Available data section start
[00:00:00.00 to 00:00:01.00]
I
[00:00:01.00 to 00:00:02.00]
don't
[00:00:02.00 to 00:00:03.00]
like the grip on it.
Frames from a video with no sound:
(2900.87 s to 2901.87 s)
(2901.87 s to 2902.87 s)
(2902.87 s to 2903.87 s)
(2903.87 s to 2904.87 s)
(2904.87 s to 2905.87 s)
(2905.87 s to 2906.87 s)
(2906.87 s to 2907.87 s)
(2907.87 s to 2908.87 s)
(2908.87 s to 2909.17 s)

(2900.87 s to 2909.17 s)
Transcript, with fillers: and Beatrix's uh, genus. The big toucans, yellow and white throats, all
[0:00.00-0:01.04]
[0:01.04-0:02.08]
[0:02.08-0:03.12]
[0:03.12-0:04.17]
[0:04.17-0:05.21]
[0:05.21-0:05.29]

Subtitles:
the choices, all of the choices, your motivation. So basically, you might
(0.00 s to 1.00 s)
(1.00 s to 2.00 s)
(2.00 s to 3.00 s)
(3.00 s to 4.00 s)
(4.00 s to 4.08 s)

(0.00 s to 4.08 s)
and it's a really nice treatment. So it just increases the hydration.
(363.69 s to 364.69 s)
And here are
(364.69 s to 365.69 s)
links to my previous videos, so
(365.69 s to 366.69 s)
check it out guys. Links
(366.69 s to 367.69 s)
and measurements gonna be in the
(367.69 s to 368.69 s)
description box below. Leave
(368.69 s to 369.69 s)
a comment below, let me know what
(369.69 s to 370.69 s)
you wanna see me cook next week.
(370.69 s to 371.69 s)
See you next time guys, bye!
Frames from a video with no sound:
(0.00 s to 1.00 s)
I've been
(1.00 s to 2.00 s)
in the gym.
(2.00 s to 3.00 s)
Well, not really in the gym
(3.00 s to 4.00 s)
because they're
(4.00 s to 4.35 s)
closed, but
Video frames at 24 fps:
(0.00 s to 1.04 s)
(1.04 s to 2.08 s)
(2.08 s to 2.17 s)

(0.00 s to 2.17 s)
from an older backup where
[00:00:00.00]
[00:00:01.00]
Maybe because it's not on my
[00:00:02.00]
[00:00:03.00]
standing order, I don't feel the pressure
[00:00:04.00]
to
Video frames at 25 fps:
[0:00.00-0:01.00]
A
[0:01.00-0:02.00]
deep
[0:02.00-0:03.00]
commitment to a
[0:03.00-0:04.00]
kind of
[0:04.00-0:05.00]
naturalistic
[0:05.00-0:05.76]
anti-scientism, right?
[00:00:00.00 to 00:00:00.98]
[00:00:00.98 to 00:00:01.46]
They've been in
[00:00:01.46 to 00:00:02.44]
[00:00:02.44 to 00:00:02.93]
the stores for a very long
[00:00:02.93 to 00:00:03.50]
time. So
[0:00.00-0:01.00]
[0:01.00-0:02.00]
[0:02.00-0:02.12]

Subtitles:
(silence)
Available data section end
= Problem to work on =
From the opening line of the data above through the line that contains "(4.00 s to 4.08 s)", please print each line as it stands and only those lines.

= Task result =
[00:00:00.00 to 00:00:01.00]
I
[00:00:01.00 to 00:00:02.00]
don't
[00:00:02.00 to 00:00:03.00]
like the grip on it.
Frames from a video with no sound:
(2900.87 s to 2901.87 s)
(2901.87 s to 2902.87 s)
(2902.87 s to 2903.87 s)
(2903.87 s to 2904.87 s)
(2904.87 s to 2905.87 s)
(2905.87 s to 2906.87 s)
(2906.87 s to 2907.87 s)
(2907.87 s to 2908.87 s)
(2908.87 s to 2909.17 s)

(2900.87 s to 2909.17 s)
Transcript, with fillers: and Beatrix's uh, genus. The big toucans, yellow and white throats, all
[0:00.00-0:01.04]
[0:01.04-0:02.08]
[0:02.08-0:03.12]
[0:03.12-0:04.17]
[0:04.17-0:05.21]
[0:05.21-0:05.29]

Subtitles:
the choices, all of the choices, your motivation. So basically, you might
(0.00 s to 1.00 s)
(1.00 s to 2.00 s)
(2.00 s to 3.00 s)
(3.00 s to 4.00 s)
(4.00 s to 4.08 s)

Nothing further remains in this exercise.